NE improves Hi-C networks for domain identification

The recent discovery of numerous cis-regulatory elements away from their target genes emphasizes the deep impact of 3D structure of DNA on cell regulation and reproduction2325. Chromosome conformation capture (3C)-based technologies25 provide experimental approaches for understanding the chromatin interactions within DNA. Hi-C is a 3C-based technology that allows measurement of pairwise chromatin interaction frequencies within a cell population8,25. The Hi-C reads are grouped into bins based on the genetic region they map to. The bin size determines the measurement resolution.
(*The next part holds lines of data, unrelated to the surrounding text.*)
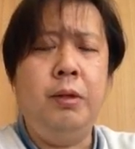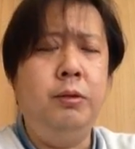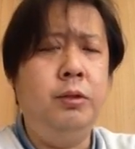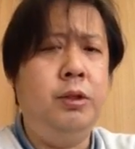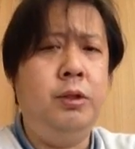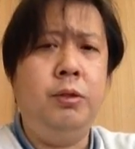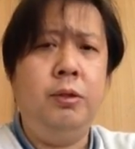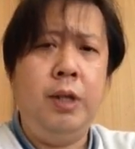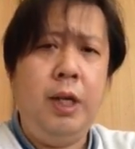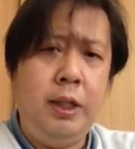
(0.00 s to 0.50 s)
う
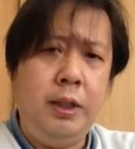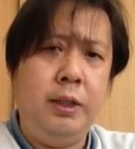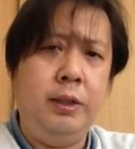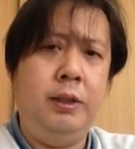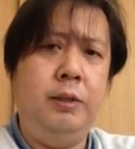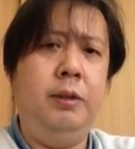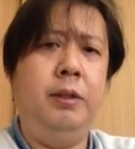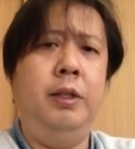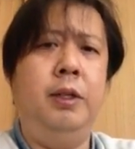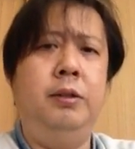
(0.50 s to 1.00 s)
ちのランが
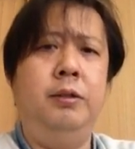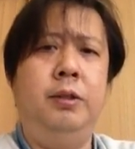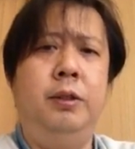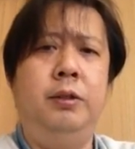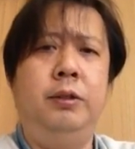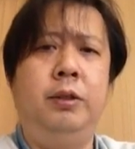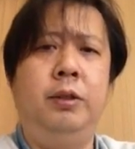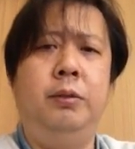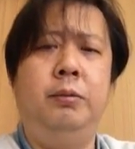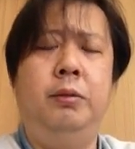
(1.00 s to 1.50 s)
騒いでるんで
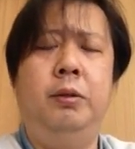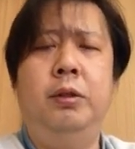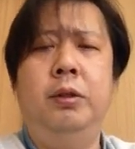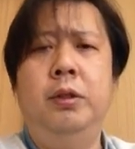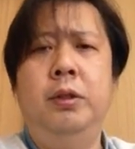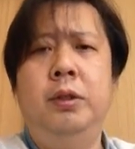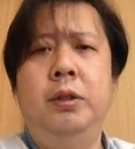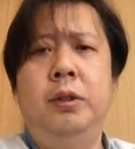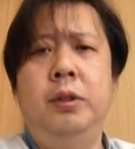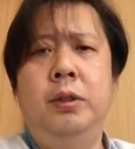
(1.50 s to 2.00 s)
すけども。
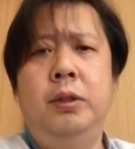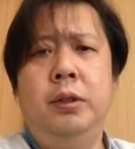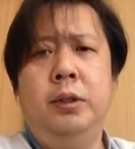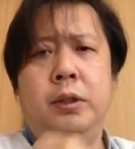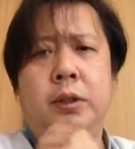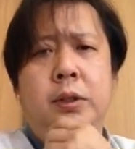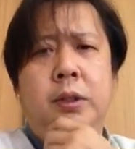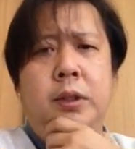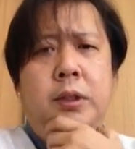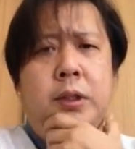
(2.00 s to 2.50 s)

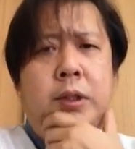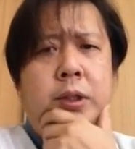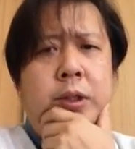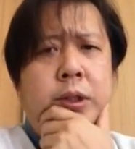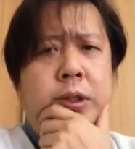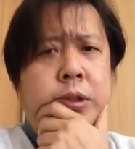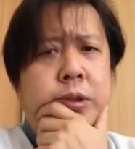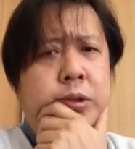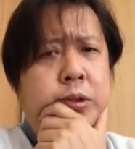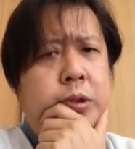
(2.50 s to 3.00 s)

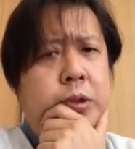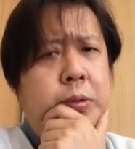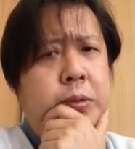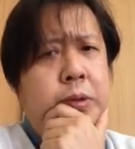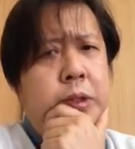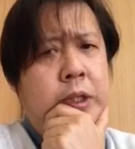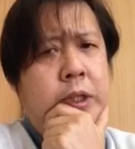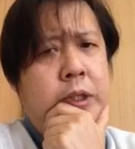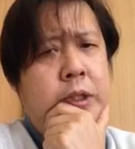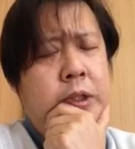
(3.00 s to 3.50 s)
えーと、で
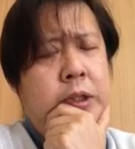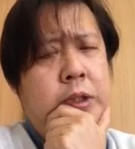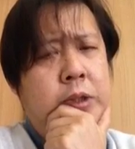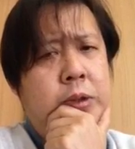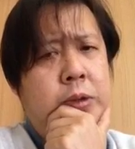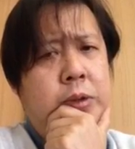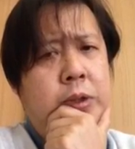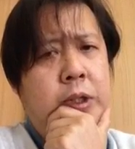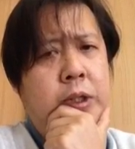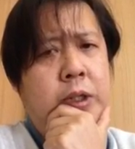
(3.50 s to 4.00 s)
も何で
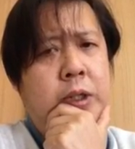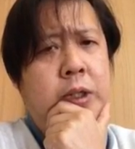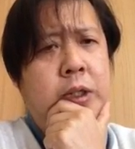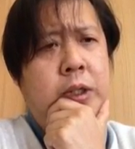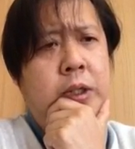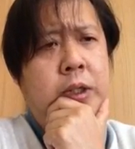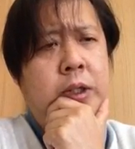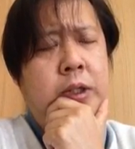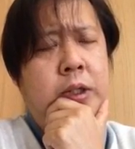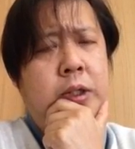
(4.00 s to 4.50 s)
しょうね。
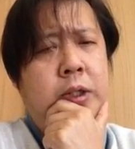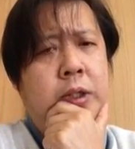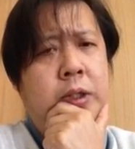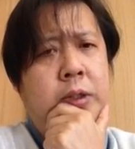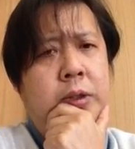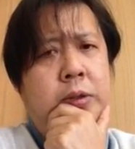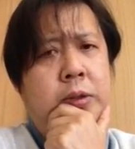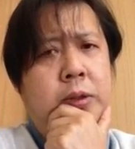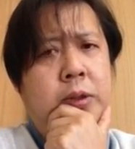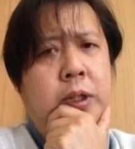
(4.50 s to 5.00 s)

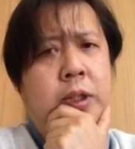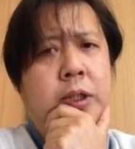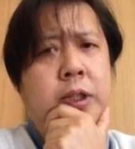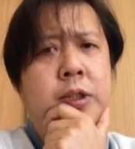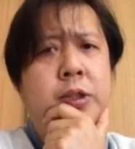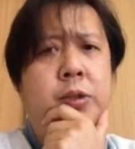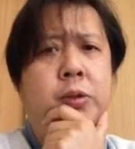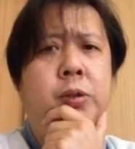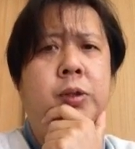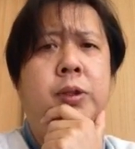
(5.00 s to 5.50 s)
あの、二十
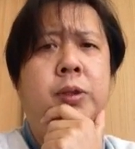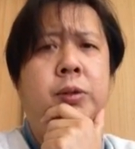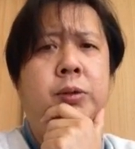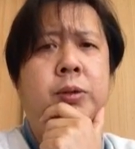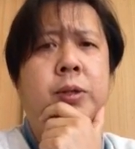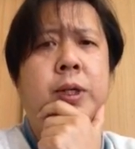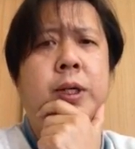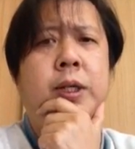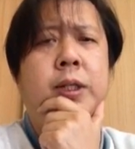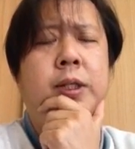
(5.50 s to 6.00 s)
歳を超えた大
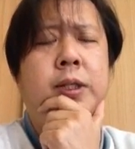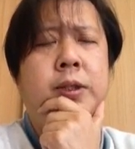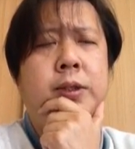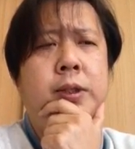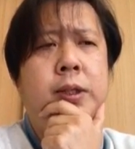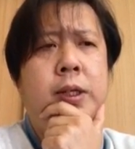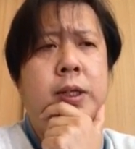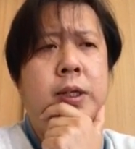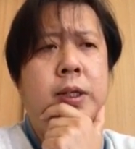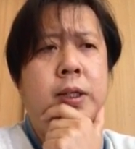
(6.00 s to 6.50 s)
人がです
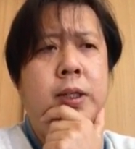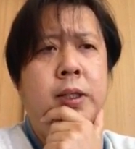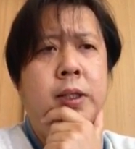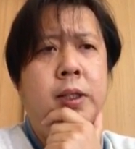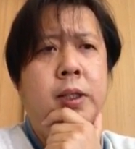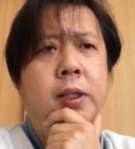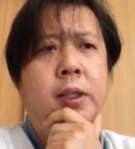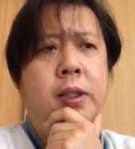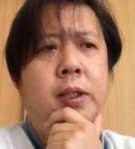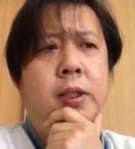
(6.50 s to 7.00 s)
ね、
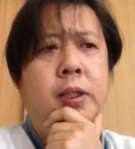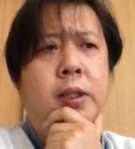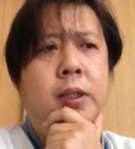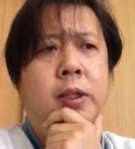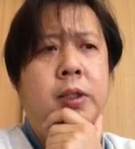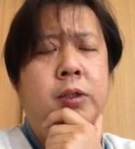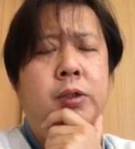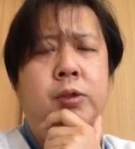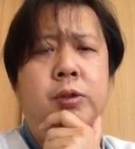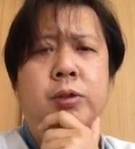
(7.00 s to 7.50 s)

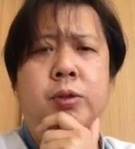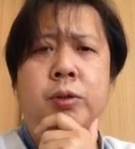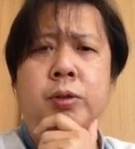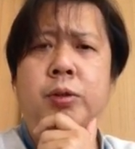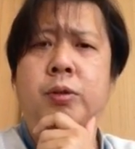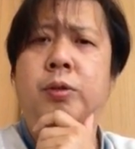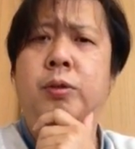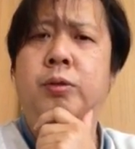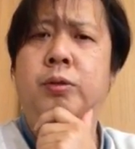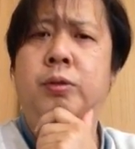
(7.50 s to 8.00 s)
14
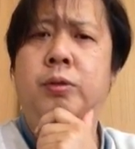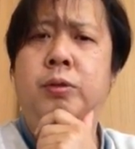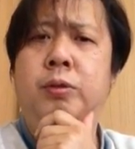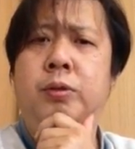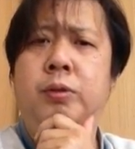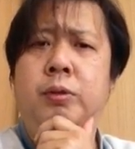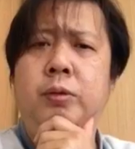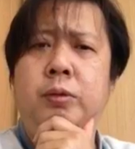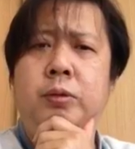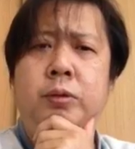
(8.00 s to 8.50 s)
の、
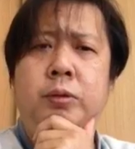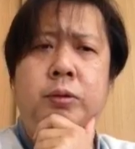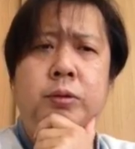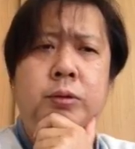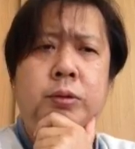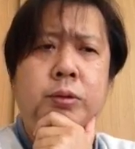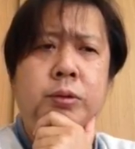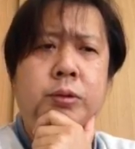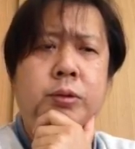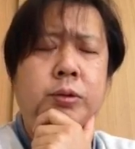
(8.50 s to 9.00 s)

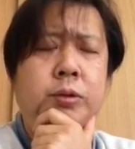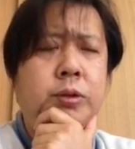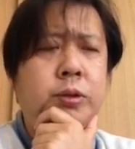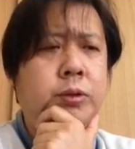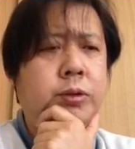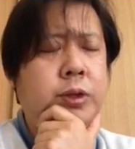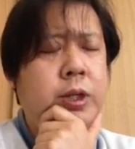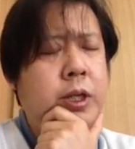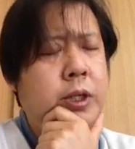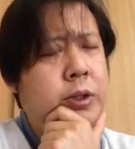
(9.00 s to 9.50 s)

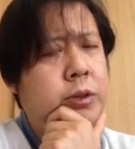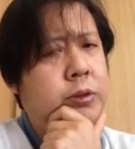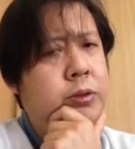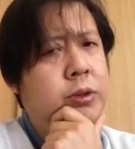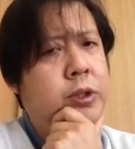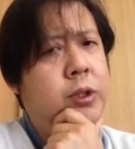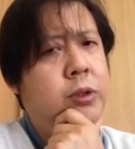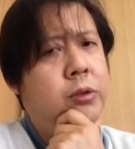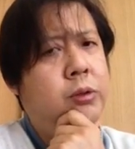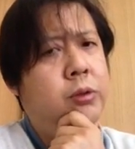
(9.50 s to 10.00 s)
13、
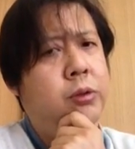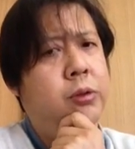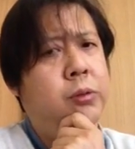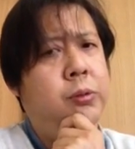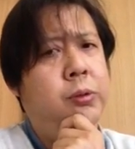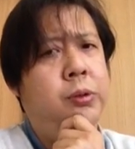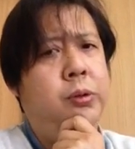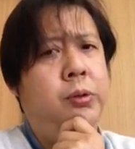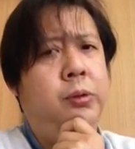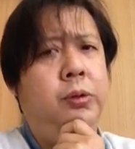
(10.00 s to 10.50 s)
4歳の子
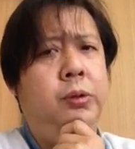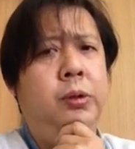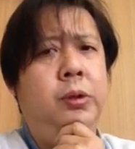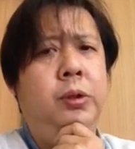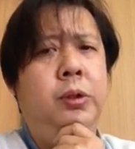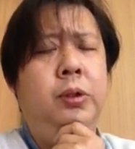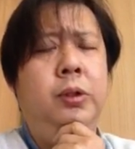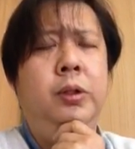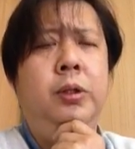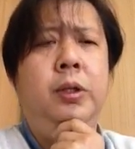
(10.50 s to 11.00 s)
供と、
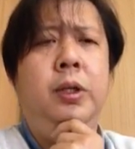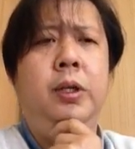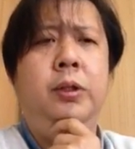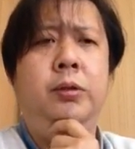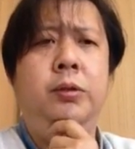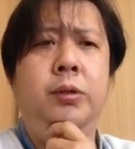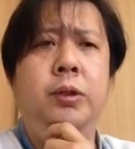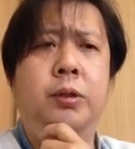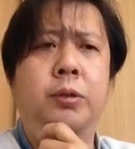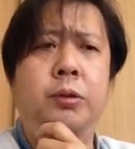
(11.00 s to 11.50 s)

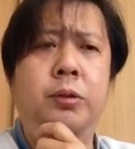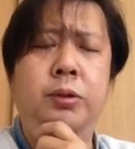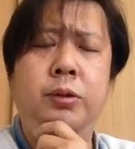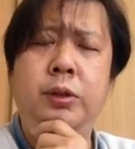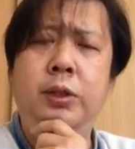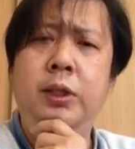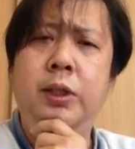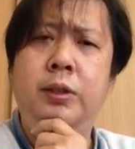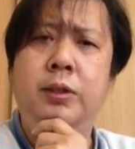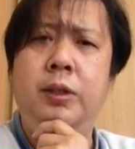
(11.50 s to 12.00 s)
遊んでこい
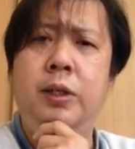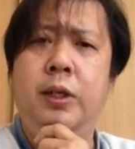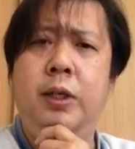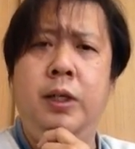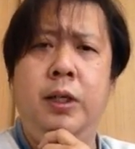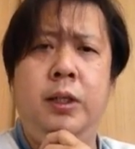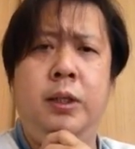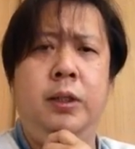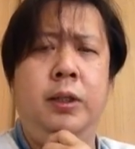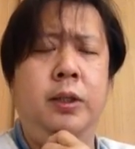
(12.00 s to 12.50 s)
ついいやつだ
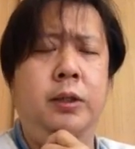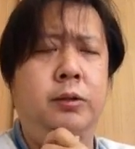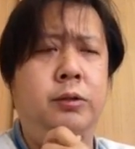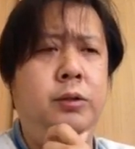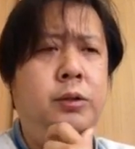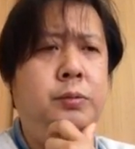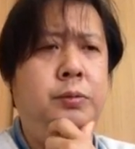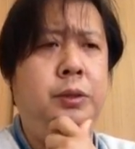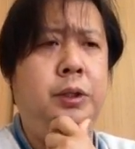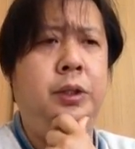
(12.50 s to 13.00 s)
からって
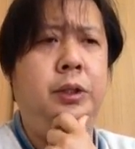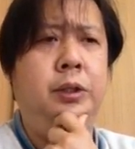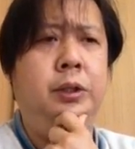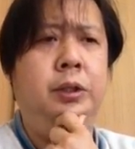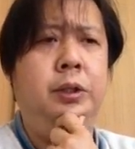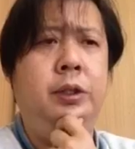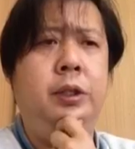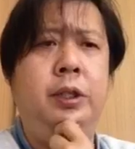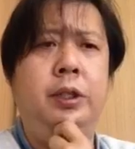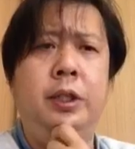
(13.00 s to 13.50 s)
グループ
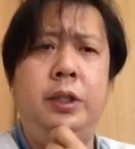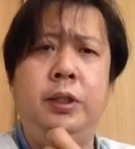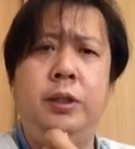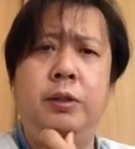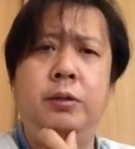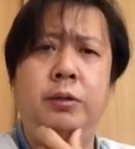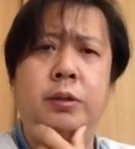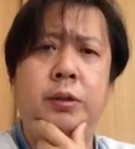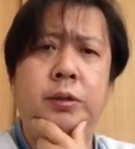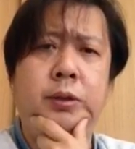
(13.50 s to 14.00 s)
に入れたっ
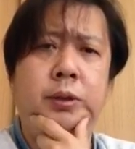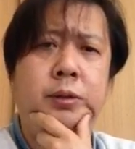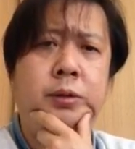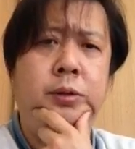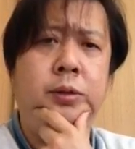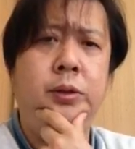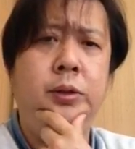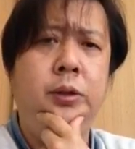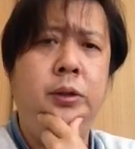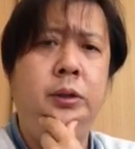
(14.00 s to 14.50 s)
ていうんですけど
Hi-C read data can be thought of as a network where genomic regions are nodes and the normalized count of reads mapping to two regions are the weighted edges. Network community detection algorithms can be used on this Hi-C derived network to identify clusters of regions that are close in 3D genomic structure26. The detected megabase-scale communities correspond to regions known as topological-associating domains (TADs) and represent chromatin interaction neighborhoods26. TADs tend to be enriched for regulatory features27,28 and are hypothesized to specify elementary regulatory micro-environments. Therefore, detection of these domains can be important for analysis and interpretation of Hi-C data. The limited number of Hi-C reads, hierarchical structure of TADs and other technological challenges lead to noisy Hi-C networks, and hamper accurate detection of TADs25.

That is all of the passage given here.